Bankruptcies. Liquidations. Cutbacks. Layoffs. Given the seemingly constant drone of bad news, you’d imagine the beleaguered airlines’ jets were flying empty.
You’d be wrong.
Over this past week, many airlines reported their load factors for May. (Load factor is the percentage of occupied seats. From an economic standpoint, high load factors indicate that demand is strong, a positive for the airlines. From a traveler standpoint, robust load factors are a negative: Full flights mean congestion at boarding and discomfort in flight.)
In May, the major airlines all flew more than 80 percent full.

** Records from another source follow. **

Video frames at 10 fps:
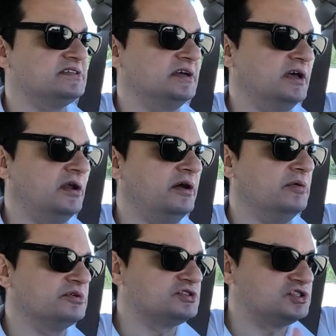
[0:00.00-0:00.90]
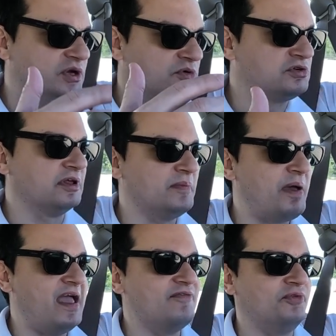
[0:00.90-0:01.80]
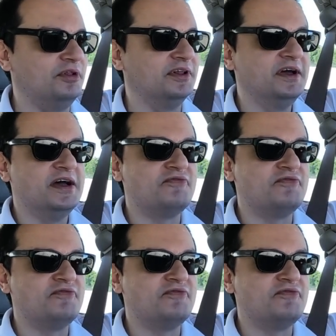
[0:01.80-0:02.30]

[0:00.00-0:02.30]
It was really painful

Load factors for the discount carriers and regional airlines were solid as well.
Here are some numbers:
- AirTran flew 79.3 percent full, up from 76.4 percent the previous May.
- Alaska Airlines’ load factor for the month was 77.8 percent, compared to 77.1 percent in May 2007.
- Allegiant Air’s was 89.9%, up from 84.1% the previous year.
- American was flat, at 81.7 percent this year and last.
- Continental’s load factor was off 0.3 percentage points from last May to 81.2 percent.
- Delta flew 82.9 percent full. That’s up from 80.8 percent last year and the airline’s highest May load factor ever.
- Northwest’s load factor rose 1.3 percentage points to 85.6 percent.
- Southwest filled 74.9 percent of its seats, compared with 74 percent last year.
- United was at 82.6 percent this year, down slightly from 84.6 percent in 2007.
By historical standards, the airlines are doing a great job of packing their planes with paying customers. Yet they’re eliminating flights and firing workers.
What’s going on here?
It’s all about pricing power. The airlines are betting that consumers will be willing to pay more if there are fewer available flights. Wall Street agrees.
As reported by MarketWatch, the Amex Airline Index, which tracks airline stocks, rose in response to the latest cuts by [% 2609268 | | United %] and [% 2609480 | | Continental %].
A Standard & Poor’s research note quoted in the MarketWatch story suggests what we can expect over the longer term: “(M)eaningful capacity is starting to come out of the domestic system, which should lead to sharply higher fares in 2009.”
Assuming the capacity cuts are successful in driving prices higher, the move bodes well for shareholders of airlines that survive the current shakeout.
But for travelers, fewer flights will mean even higher load factors and less comfort. So they’ll be paying more, and enjoying it even less. Which suggests a new consumer-focused metric for the airline industry: the misery factor.